HOW TO COMPLETE THIS TASK: Entries follow. Give back exactly the lines starting at the one containing "[0:00.90-0:01.80]" and ending at the one containing "[00:00:00.00 to 00:00:01.00]", and no other lines.

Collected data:
= Beginning of Section =

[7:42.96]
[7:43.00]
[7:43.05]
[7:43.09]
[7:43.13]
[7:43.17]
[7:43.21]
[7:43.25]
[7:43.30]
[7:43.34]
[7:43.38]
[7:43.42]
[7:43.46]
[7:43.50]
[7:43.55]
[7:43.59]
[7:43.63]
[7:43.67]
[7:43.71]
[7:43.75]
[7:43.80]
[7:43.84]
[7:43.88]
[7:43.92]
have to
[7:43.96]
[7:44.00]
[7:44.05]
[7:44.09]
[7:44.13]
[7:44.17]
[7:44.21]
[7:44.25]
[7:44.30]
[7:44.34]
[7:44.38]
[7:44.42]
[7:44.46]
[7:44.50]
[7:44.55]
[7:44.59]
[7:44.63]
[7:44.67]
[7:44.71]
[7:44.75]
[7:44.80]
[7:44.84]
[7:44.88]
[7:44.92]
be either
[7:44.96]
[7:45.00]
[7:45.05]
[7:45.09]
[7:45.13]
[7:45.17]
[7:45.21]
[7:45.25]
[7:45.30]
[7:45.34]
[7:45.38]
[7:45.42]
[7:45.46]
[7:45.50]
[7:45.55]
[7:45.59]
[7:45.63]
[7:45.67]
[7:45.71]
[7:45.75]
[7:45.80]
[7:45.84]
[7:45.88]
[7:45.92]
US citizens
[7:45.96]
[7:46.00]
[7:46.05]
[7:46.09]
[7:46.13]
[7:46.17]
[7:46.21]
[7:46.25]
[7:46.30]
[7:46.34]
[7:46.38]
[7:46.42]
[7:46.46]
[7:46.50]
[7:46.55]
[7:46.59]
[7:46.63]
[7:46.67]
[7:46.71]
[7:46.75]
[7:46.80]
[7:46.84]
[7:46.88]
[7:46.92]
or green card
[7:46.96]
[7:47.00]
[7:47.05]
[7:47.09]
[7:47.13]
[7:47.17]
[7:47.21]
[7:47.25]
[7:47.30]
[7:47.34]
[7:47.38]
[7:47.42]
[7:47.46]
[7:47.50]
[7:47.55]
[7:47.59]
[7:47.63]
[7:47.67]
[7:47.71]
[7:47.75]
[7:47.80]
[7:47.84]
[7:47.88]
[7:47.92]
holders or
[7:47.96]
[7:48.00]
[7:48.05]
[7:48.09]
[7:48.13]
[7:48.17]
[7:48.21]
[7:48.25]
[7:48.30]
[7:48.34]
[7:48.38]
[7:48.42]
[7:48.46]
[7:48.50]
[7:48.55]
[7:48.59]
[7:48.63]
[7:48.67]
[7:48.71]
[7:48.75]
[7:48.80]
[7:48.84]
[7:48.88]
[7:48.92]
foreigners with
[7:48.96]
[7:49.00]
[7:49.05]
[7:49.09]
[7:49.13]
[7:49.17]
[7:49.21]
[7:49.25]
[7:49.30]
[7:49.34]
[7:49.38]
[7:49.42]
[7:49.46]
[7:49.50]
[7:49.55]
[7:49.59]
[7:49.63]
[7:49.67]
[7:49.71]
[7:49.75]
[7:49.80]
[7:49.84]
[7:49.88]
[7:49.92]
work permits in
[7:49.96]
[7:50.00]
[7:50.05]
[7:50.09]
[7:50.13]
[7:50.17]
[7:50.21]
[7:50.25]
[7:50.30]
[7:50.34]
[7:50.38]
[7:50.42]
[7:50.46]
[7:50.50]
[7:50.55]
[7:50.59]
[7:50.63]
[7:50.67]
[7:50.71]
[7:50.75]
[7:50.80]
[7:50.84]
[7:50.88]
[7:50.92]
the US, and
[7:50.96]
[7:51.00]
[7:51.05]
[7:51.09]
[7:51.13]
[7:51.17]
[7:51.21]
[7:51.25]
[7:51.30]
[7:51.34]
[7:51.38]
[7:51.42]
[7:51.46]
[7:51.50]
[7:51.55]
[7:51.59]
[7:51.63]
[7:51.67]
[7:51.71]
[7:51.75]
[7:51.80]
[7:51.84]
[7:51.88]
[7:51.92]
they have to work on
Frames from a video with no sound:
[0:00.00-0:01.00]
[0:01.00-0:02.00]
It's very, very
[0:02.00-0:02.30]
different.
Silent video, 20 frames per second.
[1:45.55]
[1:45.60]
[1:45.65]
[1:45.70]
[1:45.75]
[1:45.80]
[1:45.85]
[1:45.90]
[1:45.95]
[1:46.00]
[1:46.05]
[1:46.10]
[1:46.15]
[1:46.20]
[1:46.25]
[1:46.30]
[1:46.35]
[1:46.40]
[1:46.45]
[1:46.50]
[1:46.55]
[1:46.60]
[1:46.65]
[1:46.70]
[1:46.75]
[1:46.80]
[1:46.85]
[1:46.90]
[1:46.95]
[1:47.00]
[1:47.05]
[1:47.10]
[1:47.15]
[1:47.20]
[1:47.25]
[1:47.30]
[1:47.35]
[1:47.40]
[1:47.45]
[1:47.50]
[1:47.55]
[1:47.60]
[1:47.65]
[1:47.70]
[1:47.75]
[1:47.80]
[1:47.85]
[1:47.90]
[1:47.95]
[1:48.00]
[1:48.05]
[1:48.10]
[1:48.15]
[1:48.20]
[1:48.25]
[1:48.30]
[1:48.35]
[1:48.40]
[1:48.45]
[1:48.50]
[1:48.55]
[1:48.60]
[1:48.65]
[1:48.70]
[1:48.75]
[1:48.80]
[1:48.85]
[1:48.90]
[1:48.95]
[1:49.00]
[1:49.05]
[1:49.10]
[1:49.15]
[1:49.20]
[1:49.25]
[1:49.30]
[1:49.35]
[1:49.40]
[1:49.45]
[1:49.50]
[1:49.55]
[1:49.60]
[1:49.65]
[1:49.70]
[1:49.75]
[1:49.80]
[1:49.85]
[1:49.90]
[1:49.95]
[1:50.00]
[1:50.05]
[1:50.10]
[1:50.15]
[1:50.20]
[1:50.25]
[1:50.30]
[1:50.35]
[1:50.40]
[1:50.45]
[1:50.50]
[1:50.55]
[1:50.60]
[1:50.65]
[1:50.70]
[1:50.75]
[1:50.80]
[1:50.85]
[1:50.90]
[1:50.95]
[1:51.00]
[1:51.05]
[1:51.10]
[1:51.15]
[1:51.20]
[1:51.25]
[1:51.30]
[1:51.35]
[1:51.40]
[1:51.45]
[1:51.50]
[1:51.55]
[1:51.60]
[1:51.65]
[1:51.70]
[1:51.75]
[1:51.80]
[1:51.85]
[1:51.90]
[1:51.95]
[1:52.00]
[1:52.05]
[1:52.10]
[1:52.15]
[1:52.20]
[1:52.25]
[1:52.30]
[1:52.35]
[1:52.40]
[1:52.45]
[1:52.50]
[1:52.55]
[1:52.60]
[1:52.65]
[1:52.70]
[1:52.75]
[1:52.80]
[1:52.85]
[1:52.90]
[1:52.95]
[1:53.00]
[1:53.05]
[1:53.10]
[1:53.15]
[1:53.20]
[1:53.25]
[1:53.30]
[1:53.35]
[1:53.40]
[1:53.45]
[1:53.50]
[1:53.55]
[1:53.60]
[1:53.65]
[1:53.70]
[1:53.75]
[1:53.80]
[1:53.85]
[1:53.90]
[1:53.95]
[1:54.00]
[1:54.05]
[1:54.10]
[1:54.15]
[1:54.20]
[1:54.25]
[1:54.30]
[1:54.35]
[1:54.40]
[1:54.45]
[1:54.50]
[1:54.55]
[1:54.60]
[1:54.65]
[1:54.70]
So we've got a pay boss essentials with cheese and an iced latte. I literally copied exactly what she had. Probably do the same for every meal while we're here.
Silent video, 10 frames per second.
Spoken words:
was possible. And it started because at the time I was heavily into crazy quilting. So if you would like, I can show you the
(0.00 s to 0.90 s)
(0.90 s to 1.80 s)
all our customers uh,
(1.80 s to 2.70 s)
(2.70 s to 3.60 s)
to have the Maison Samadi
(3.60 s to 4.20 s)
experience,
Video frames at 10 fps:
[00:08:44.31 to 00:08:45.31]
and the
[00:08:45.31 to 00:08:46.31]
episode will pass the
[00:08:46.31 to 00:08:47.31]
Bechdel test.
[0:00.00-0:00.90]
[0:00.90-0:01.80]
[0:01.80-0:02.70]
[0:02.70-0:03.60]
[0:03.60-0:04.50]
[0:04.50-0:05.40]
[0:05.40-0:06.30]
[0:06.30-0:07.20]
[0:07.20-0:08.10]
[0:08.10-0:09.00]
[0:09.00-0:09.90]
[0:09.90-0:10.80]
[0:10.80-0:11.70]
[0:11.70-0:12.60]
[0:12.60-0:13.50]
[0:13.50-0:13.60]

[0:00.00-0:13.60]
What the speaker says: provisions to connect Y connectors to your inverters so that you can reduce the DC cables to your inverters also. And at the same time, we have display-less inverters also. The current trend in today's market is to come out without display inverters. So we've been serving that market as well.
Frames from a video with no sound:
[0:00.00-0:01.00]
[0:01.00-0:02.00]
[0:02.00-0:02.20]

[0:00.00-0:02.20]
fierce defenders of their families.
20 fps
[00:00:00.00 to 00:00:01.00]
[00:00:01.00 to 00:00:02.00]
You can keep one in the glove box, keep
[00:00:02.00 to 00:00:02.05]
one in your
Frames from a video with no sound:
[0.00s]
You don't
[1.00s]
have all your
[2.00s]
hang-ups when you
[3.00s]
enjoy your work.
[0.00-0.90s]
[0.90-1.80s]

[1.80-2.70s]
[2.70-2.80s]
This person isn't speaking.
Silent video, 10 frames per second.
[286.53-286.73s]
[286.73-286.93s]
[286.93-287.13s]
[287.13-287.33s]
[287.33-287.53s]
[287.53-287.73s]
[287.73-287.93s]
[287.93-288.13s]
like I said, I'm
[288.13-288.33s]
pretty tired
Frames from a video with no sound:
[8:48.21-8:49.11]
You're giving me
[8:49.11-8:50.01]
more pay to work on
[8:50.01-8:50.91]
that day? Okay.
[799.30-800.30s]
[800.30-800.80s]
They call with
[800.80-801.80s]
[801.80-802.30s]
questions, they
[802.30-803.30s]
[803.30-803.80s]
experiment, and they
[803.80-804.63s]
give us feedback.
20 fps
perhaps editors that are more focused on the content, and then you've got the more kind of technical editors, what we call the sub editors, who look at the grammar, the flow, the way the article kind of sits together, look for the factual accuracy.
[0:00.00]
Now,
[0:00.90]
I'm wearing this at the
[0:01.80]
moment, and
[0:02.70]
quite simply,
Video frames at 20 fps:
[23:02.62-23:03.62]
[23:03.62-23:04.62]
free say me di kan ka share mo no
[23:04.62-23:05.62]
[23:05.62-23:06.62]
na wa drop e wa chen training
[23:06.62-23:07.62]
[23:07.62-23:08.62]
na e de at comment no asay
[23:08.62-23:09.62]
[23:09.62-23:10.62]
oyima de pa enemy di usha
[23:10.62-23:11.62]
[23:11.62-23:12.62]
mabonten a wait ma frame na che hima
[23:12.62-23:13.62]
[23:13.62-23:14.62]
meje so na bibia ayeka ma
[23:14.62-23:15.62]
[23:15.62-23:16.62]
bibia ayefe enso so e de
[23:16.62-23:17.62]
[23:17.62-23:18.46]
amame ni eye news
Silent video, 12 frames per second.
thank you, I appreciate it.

= End of Section =

RESULT OF THE EXERCISE:
[0:00.90-0:01.80]
[0:01.80-0:02.70]
[0:02.70-0:03.60]
[0:03.60-0:04.50]
[0:04.50-0:05.40]
[0:05.40-0:06.30]
[0:06.30-0:07.20]
[0:07.20-0:08.10]
[0:08.10-0:09.00]
[0:09.00-0:09.90]
[0:09.90-0:10.80]
[0:10.80-0:11.70]
[0:11.70-0:12.60]
[0:12.60-0:13.50]
[0:13.50-0:13.60]

[0:00.00-0:13.60]
What the speaker says: provisions to connect Y connectors to your inverters so that you can reduce the DC cables to your inverters also. And at the same time, we have display-less inverters also. The current trend in today's market is to come out without display inverters. So we've been serving that market as well.
Frames from a video with no sound:
[0:00.00-0:01.00]
[0:01.00-0:02.00]
[0:02.00-0:02.20]

[0:00.00-0:02.20]
fierce defenders of their families.
20 fps
[00:00:00.00 to 00:00:01.00]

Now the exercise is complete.